Key Words: HIV infection, Leptospirosis, northern Tanzania
Introduction
Leptospirosis is a widespread, neglected, poverty-associated zoonosis transmitted via direct or indirect exposure to leptospire-contaminated animal urine. Leptospirosis often remains undetected in resource-limited settings due to lack of availability of diagnostics and a low clinical index of suspicion. We recently described leptospirosis as a common etiology of febrile illness among hospitalized patients in northern Tanzania (Biggs et al. 2011). In that study, among febrile inpatients tested for leptospirosis, confirmed or probable leptospirosis was found in 8.4%, and 24.7% of study participants were infected with human immunodeficiency virus (HIV). Despite the prevalence of both leptospirosis and HIV in many areas, including northern Tanzania, little is known about their relationship.

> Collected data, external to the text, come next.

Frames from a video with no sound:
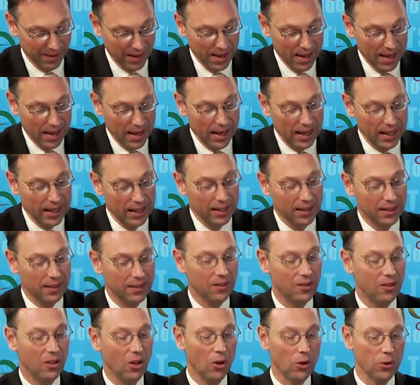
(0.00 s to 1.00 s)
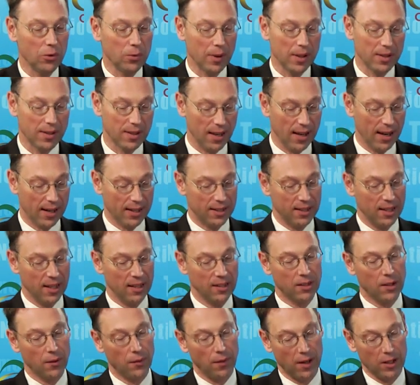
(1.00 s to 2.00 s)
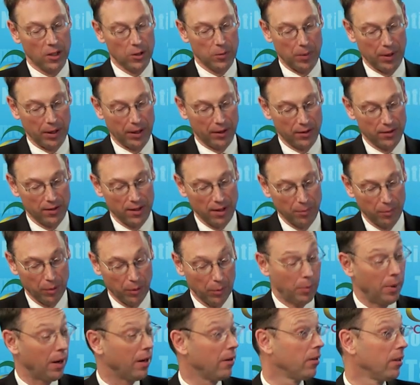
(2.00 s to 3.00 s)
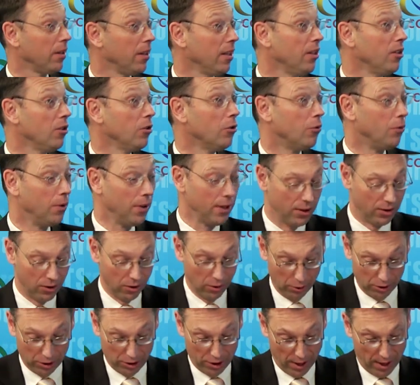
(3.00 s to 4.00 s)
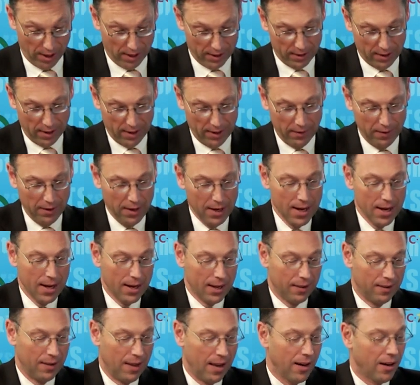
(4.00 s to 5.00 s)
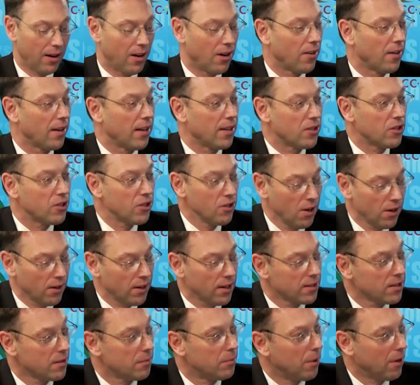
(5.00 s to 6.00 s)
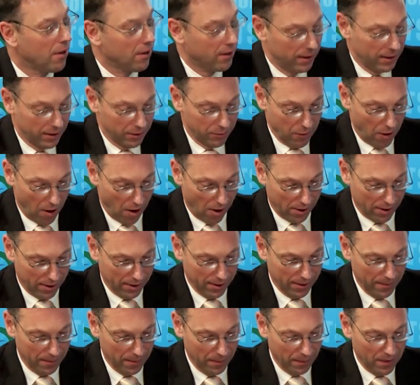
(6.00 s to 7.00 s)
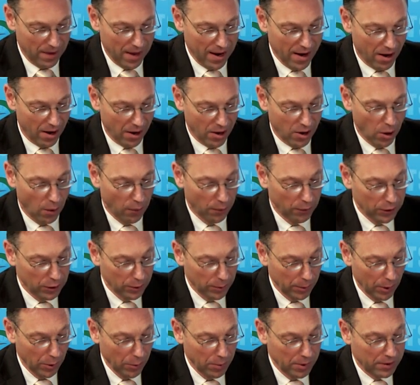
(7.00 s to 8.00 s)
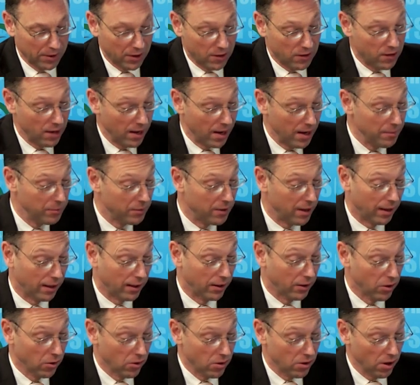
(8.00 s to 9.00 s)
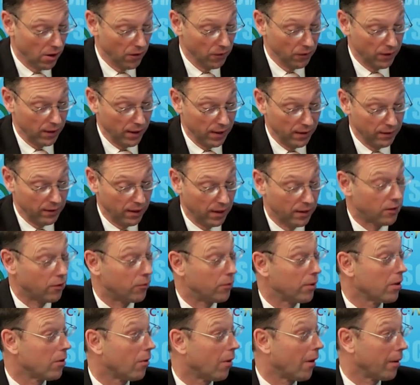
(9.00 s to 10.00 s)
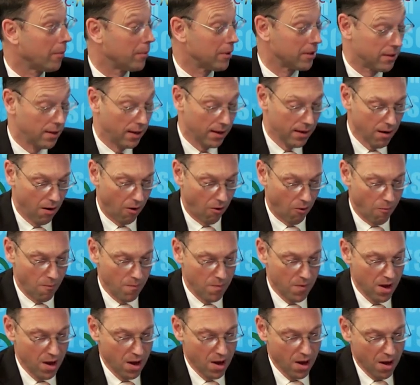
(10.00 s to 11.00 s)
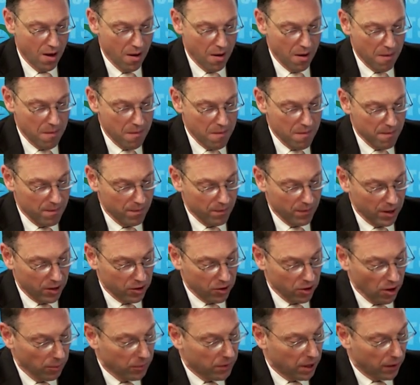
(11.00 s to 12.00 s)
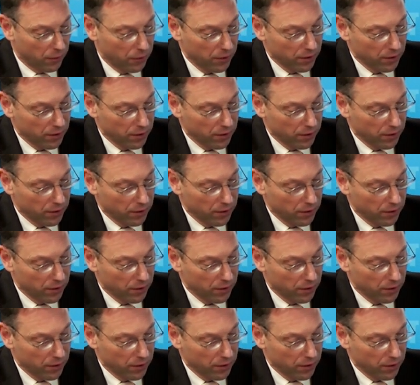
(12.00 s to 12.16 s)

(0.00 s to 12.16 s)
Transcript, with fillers: Hey, those with extensive experience in preparing EU REACH dossiers, eh, they are as snug as a bug in a rock. They are comfortable with the same technical content and the requirements they know. There's some different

Leptospirosis infection in patients with HIV/acquired immunodeficiency syndrome (AIDS) has been described with varying clinical severity (Jones and Kim 2001, Ganoza et al. 2005). Leptospirosis most commonly presents as an undifferentiated febrile illness, but the clinical presentation ranges from asymptomatic seroconversion to severe, fatal illness. In the general population, severe leptospirosis is estimated to occur in about 5–10% of cases (Levett 2001). However, in one review of five cases of HIV and leptospirosis co-infection, all presented with one or more manifestations of severe leptospirosis (Jones and Kim 2001). The question thus arises whether those with HIV are at increased risk of infection with leptospirosis and whether the clinical course of leptospirosis is more severe in those infected with HIV. We describe the characteristics of HIV and leptospirosis co-infected patients hospitalized with febrile illness in northern Tanzania.
Materials and Methods
Setting
The study was conducted at Kilimanjaro Christian Medical Centre (KCMC) and Mawenzi Regional Hospital (MRH) in Moshi, Tanzania. Together, these two hospitals serve as the main providers of hospital care in the Moshi area.
Study procedures and participants
Study methods have been described in detail elsewhere (Crump et al. 2011a, Crump et al. 2011b). Briefly, as part of a comprehensive study of the etiology of febrile illness in northern Tanzania, we prospectively enrolled adult and pediatric inpatients at KCMC and adult inpatients at MRH from September 17, 2007, through August 31, 2008. Eligible patients were ≥13 years old with an oral temperature of ≥38.0°C or age ≥2 months to <13 years with a history of fever in the past 48 h, an axillary temperature of ≥37.5°C or a rectal temperature of ≥38.0°C. A study team member performed a standardized clinical history and physical examination on all participants. Within 24 h of hospital admission, blood was drawn for aerobic blood culture, complete blood count, examination for blood parasites, HIV antibody and RNA testing, and acute serum archiving. At the time of discharge, a standardized form was completed documenting in-hospital management and clinical outcome. Participants were asked to return 4–6 weeks after study enrollment to submit a convalescent serum sample. Acute and convalescent serum samples were sent to the United States Centers for Disease Control and Prevention (CDC) for serologic analysis for leptospirosis.
Laboratory methods
Leptospirosis laboratory diagnosis was made using the standard microscopic agglutination test (MAT) performed at the CDC using a panel of antigens from 20 different Leptospira serovars (Dikken and Kmety 1978). Methods have been previously described in detail (Biggs et al. 2011).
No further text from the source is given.